* **What is expected**: Reprint each record exactly. Pictures are not reprinted.

BEGIN

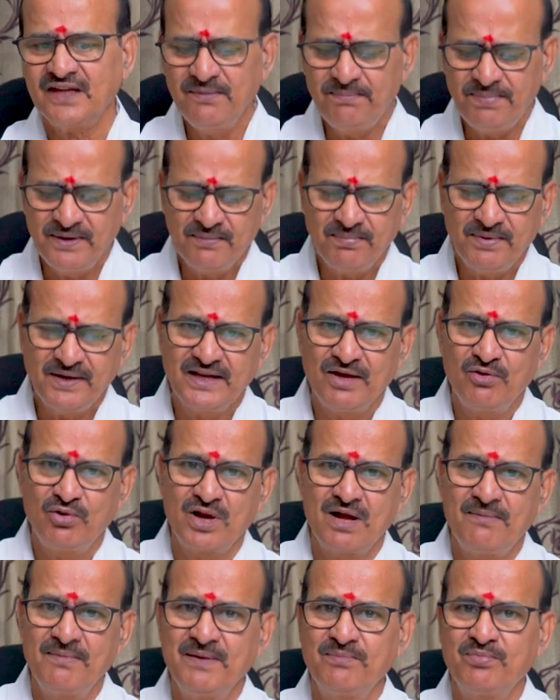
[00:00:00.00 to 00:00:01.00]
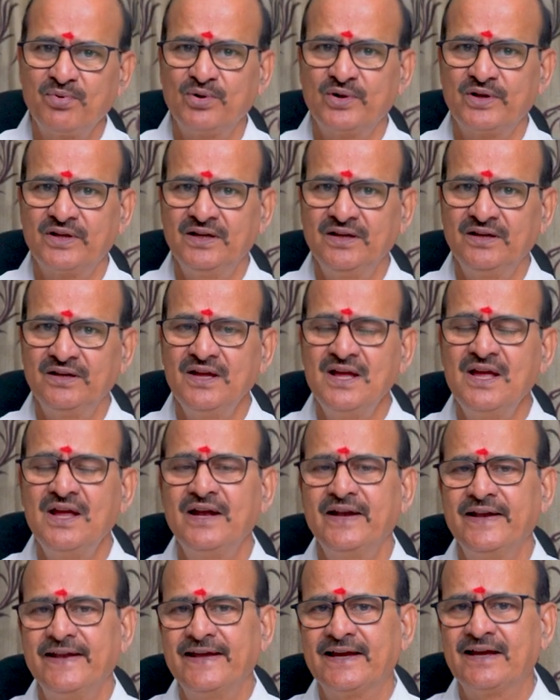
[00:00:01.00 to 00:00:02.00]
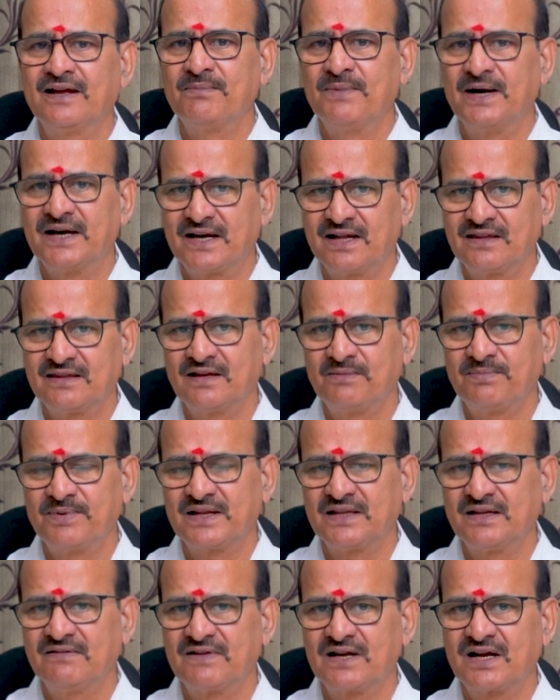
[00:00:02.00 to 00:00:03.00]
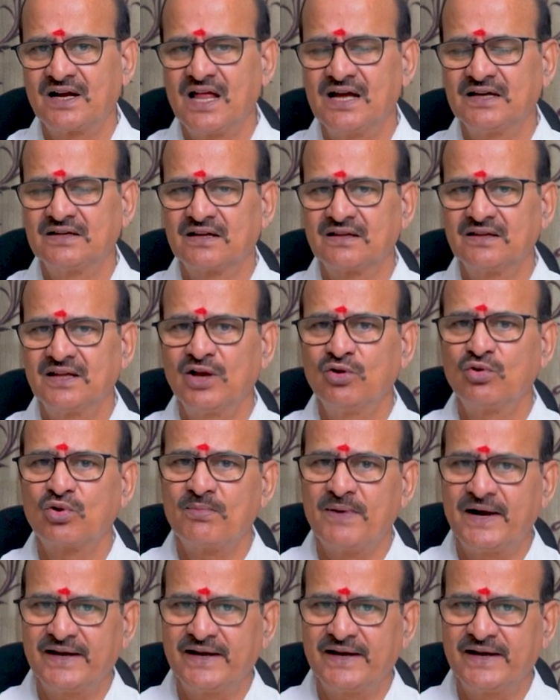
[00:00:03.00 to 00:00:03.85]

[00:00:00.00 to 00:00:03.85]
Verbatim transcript: இப்படிப்பட்ட ஒரு அமைப்போடு நீங்கள் மகரத்தில் பிறந்தவர்களாக இருந்தால் ஒரு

END

* **Written response**:
[00:00:00.00 to 00:00:01.00]
[00:00:01.00 to 00:00:02.00]
[00:00:02.00 to 00:00:03.00]
[00:00:03.00 to 00:00:03.85]

[00:00:00.00 to 00:00:03.85]
Verbatim transcript: இப்படிப்பட்ட ஒரு அமைப்போடு நீங்கள் மகரத்தில் பிறந்தவர்களாக இருந்தால் ஒரு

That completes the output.